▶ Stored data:

[Start of section]

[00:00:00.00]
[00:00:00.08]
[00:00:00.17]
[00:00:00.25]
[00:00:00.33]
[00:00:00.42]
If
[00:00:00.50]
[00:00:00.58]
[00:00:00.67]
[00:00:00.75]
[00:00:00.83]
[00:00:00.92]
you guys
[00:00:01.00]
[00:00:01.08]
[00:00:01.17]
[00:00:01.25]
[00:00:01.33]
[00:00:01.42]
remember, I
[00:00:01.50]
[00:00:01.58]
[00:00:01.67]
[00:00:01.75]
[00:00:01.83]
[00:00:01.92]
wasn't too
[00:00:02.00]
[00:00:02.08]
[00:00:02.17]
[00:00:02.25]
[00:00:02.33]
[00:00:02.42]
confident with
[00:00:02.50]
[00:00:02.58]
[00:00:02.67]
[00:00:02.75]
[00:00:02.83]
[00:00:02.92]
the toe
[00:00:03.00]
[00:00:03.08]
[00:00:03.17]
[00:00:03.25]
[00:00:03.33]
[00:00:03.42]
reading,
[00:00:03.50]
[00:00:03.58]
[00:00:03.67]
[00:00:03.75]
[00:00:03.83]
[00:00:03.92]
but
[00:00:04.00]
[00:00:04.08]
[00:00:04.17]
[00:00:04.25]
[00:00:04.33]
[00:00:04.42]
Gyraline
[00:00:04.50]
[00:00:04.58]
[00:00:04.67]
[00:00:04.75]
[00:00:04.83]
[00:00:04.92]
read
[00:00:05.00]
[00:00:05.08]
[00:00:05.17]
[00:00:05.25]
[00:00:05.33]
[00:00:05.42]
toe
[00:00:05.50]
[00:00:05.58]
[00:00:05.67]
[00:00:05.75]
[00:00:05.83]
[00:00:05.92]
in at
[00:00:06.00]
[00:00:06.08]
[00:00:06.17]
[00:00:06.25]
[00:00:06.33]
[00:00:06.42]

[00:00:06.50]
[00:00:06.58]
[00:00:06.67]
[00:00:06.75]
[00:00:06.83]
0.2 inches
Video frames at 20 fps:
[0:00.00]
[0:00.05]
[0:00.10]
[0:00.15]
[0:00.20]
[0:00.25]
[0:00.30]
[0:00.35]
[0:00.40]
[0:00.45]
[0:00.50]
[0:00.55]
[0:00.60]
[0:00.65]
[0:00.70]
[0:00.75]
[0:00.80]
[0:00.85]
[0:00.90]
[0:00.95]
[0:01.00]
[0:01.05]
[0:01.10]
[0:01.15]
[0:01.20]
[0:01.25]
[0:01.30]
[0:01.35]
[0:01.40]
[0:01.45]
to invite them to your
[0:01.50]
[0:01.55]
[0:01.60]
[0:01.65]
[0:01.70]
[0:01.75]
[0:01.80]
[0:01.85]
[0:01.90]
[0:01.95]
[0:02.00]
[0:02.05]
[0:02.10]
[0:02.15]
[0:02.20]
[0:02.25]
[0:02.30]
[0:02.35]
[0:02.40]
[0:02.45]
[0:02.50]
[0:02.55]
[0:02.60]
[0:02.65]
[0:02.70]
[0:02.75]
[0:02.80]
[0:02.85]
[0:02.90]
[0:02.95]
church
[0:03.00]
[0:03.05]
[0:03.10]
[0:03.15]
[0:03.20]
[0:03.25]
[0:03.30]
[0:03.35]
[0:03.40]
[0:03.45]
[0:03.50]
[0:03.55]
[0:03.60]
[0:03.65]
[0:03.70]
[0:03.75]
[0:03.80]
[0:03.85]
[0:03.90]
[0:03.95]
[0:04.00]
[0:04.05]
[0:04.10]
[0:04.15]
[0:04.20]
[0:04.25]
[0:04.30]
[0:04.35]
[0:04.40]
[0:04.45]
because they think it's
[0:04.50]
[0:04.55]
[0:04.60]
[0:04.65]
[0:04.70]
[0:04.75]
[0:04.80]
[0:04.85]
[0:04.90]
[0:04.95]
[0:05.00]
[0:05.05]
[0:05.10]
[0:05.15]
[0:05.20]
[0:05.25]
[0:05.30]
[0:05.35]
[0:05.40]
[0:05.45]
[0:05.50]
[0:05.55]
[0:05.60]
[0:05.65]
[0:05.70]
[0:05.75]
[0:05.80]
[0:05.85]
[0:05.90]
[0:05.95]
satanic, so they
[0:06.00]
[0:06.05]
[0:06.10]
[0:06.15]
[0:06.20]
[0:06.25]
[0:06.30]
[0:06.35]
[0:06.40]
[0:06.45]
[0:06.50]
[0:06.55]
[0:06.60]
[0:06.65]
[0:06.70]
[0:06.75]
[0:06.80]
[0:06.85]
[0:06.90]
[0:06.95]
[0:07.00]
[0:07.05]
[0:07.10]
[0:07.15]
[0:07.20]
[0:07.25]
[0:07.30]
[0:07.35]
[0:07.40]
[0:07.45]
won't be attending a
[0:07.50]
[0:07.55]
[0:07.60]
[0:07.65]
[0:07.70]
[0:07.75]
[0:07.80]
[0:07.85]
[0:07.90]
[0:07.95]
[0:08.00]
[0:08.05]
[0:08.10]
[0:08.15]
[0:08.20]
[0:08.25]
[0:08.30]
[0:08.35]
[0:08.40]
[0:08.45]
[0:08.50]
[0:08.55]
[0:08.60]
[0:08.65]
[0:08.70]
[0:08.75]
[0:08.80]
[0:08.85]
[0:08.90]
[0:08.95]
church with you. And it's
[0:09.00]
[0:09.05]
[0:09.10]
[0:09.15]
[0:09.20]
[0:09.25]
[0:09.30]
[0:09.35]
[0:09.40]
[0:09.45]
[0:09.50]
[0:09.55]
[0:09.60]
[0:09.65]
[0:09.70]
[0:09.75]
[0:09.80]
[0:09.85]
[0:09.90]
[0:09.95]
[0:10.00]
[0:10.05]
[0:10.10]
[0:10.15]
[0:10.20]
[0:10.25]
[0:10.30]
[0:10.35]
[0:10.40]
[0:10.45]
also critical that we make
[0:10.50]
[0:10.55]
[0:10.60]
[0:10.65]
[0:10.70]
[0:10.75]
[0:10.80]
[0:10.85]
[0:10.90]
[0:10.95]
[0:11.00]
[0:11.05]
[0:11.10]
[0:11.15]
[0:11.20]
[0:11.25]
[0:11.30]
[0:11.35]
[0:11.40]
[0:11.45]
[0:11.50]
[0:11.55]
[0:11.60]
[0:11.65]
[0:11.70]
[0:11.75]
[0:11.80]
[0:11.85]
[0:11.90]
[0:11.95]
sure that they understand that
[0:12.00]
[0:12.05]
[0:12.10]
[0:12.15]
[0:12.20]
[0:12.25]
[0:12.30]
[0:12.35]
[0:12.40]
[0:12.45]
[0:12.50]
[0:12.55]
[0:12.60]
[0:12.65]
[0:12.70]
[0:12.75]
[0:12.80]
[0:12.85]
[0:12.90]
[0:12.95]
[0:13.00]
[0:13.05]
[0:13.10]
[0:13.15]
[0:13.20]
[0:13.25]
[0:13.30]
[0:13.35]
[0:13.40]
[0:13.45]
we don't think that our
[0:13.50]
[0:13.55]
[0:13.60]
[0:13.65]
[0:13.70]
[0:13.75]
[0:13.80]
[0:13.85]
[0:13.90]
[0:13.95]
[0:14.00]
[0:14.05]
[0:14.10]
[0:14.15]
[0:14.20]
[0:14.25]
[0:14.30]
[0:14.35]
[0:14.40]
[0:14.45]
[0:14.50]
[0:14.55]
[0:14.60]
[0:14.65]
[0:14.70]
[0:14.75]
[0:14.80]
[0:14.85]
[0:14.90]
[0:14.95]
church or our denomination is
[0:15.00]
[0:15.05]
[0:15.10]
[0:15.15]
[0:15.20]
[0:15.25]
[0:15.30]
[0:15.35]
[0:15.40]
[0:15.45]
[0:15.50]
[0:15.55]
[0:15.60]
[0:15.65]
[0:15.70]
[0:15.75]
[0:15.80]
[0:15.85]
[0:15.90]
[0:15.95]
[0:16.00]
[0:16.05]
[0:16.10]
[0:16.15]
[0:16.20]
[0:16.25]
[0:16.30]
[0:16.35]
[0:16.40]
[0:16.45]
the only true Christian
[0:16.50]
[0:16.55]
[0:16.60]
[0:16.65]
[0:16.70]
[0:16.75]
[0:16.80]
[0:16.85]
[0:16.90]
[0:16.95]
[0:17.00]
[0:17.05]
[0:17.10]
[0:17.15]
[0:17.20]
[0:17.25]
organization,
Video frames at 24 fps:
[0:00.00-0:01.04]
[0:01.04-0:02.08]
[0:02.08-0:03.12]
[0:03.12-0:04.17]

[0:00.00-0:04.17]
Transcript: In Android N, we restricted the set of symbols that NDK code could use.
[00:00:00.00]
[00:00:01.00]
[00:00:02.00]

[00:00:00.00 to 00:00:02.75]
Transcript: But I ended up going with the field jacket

[End of section]

Work out how many lines in the entries above include the word "frames". Respond with only the number.

▶ Response:
2